"""
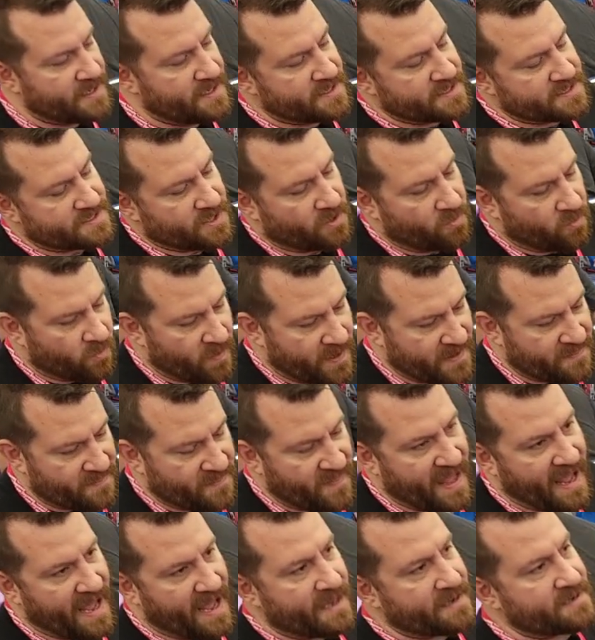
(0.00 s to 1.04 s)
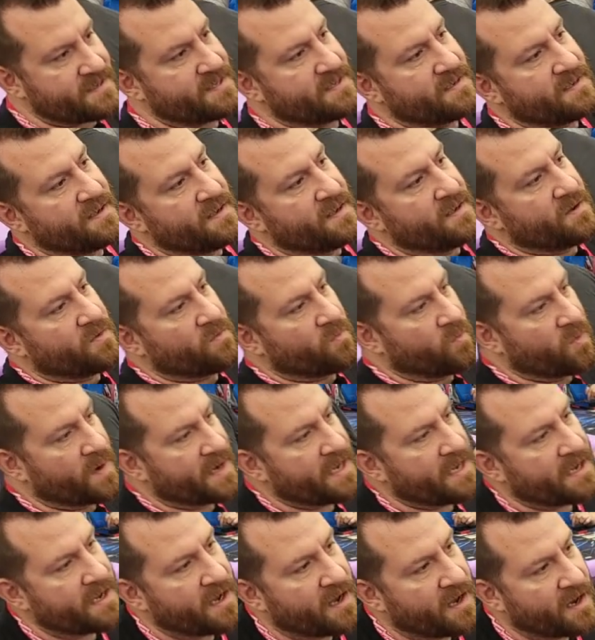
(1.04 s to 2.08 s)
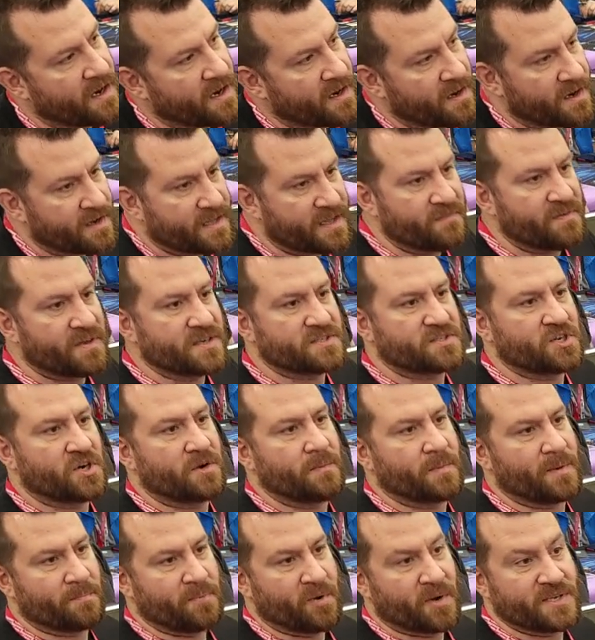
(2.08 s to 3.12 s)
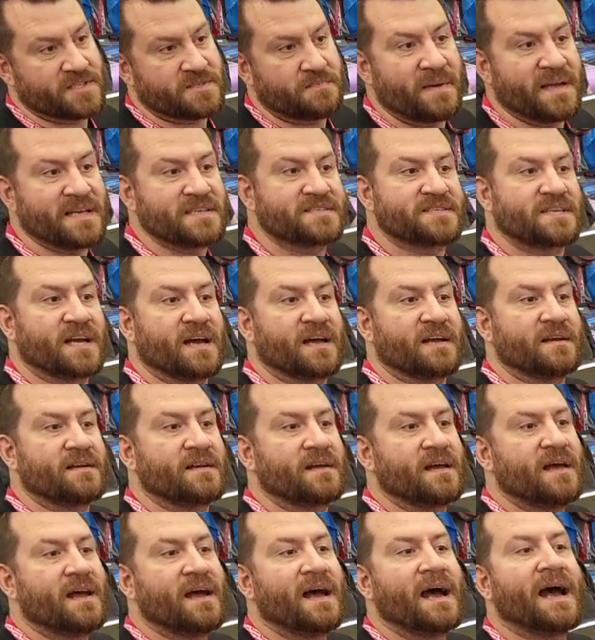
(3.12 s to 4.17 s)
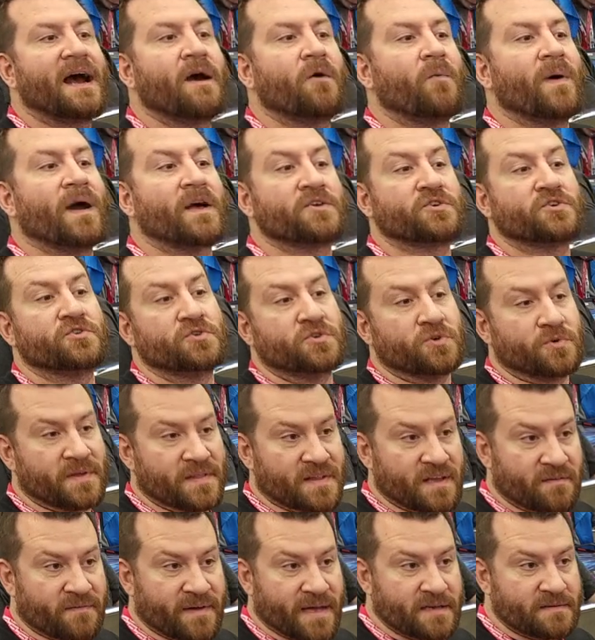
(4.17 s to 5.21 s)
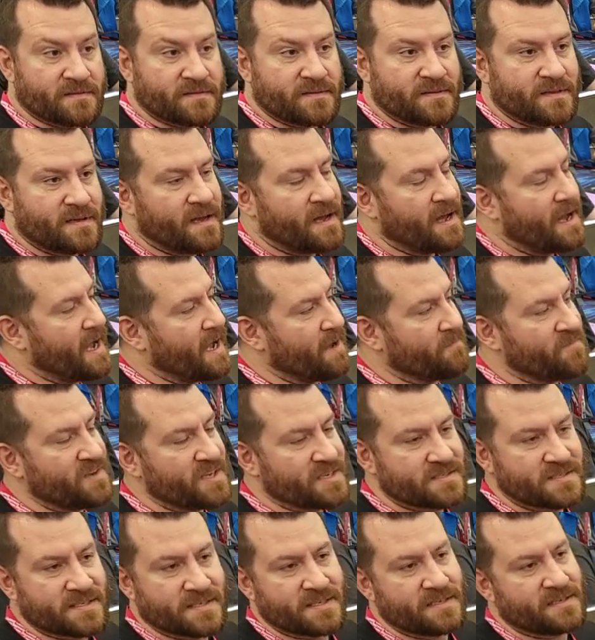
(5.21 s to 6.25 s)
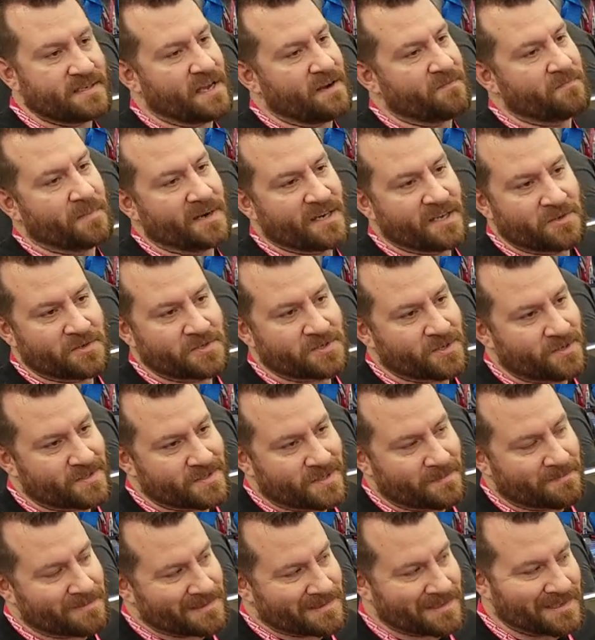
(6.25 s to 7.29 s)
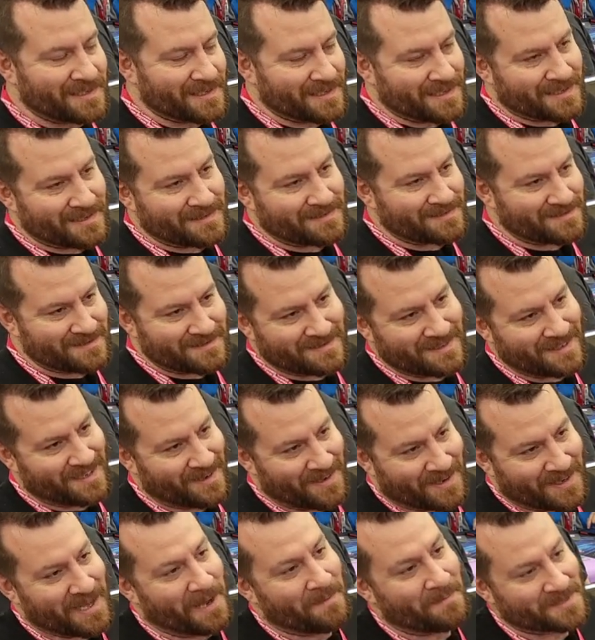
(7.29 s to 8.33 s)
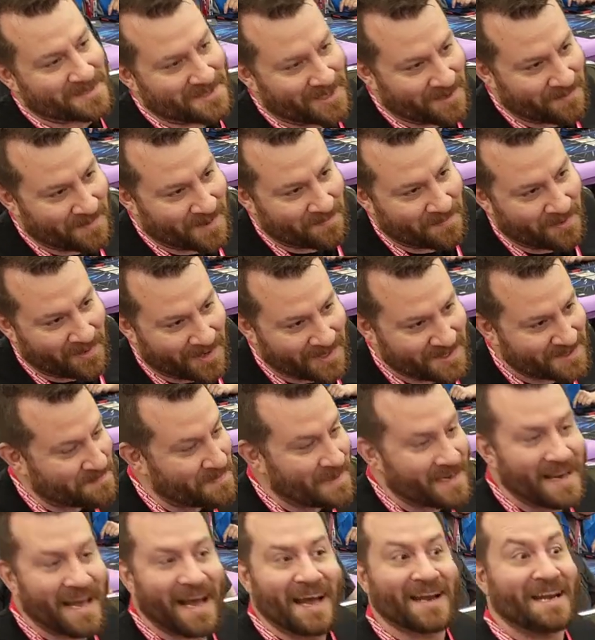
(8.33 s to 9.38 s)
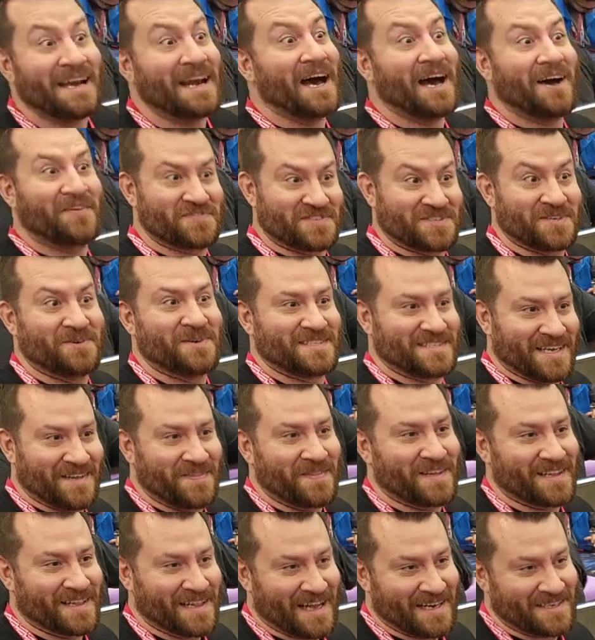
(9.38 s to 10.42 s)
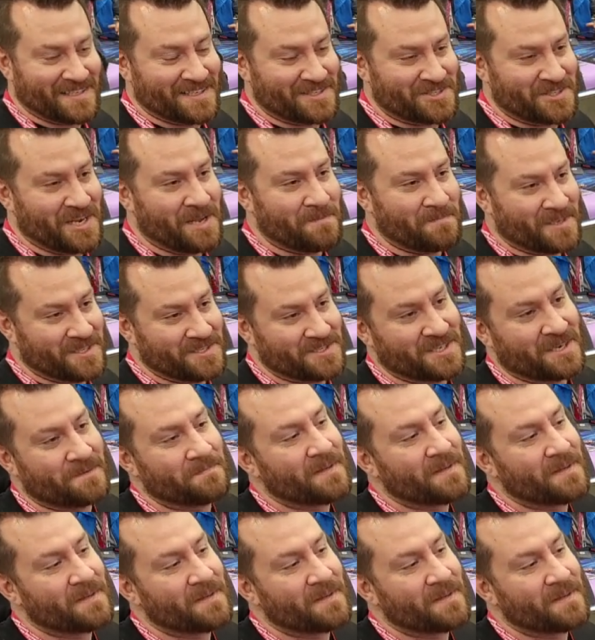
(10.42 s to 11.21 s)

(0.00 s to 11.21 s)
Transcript: So with that, we are giving tournament points based on how well you do in the event. Obviously, everybody who shows up is going to get, a couple tournament points, but not enough to attend the Galactic Championship.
"""
Pictures stay out; reproduce exactly the lines from the one containing "(9.38 s to 10.42 s)" through the last line of the listing, both included.

- **Reply to the task**:
(9.38 s to 10.42 s)
(10.42 s to 11.21 s)

(0.00 s to 11.21 s)
Transcript: So with that, we are giving tournament points based on how well you do in the event. Obviously, everybody who shows up is going to get, a couple tournament points, but not enough to attend the Galactic Championship.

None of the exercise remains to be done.